Input data:

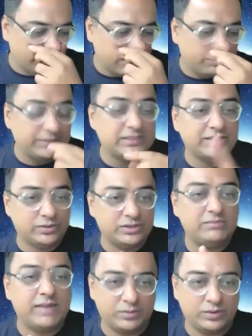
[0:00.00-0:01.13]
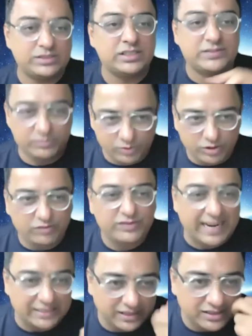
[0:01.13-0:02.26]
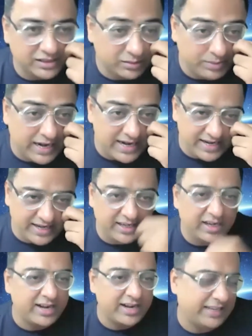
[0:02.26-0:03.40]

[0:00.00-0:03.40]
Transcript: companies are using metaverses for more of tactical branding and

What to work on:
The output is to be the material in full and unaltered, with pictures omitted.

Written response:
[0:00.00-0:01.13]
[0:01.13-0:02.26]
[0:02.26-0:03.40]

[0:00.00-0:03.40]
Transcript: companies are using metaverses for more of tactical branding and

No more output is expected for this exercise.